The required output is every line from the one containing "[27:41.53-27:42.60]" through the last line of the listing below, copied exactly, pictures excluded.

※

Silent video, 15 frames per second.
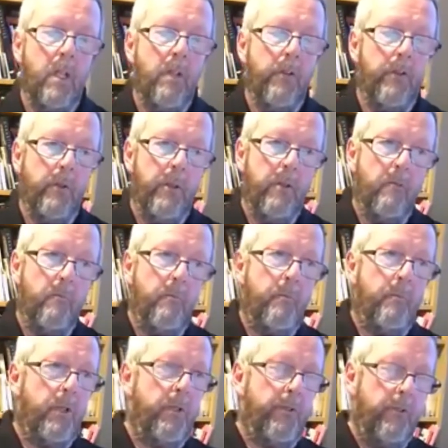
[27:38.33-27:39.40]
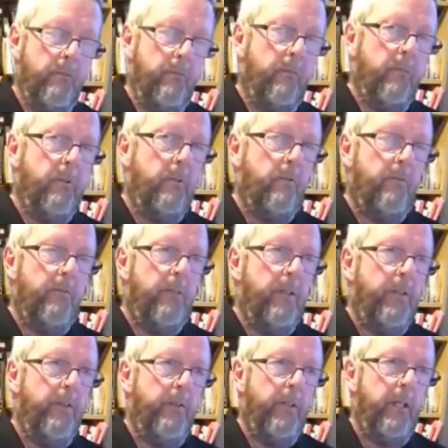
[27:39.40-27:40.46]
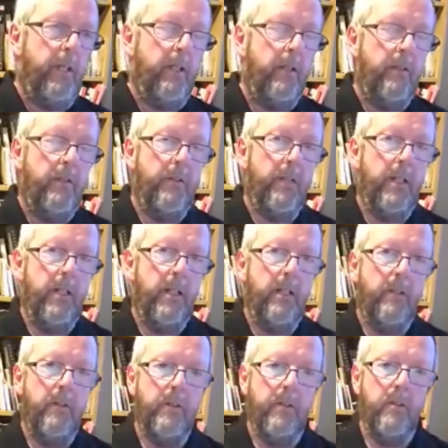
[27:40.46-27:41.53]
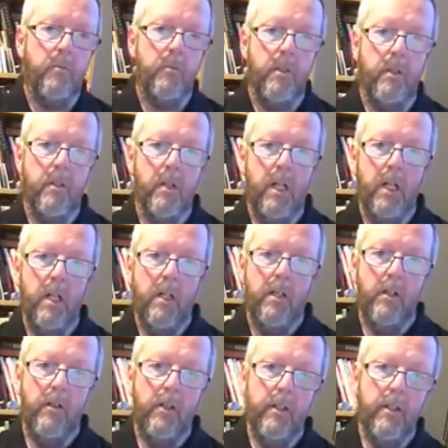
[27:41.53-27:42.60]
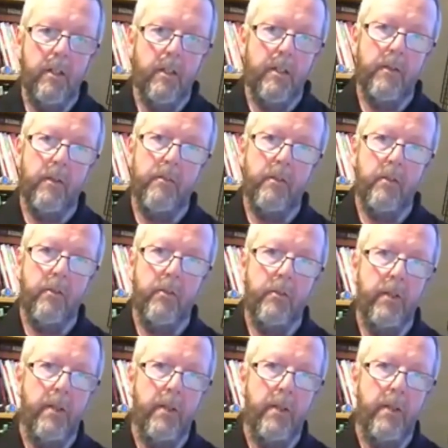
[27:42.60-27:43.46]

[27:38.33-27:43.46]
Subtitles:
So in the bottom of this second stainless steel pot, you need another filter,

※

• [Result of this task]:
[27:41.53-27:42.60]
[27:42.60-27:43.46]

[27:38.33-27:43.46]
Subtitles:
So in the bottom of this second stainless steel pot, you need another filter,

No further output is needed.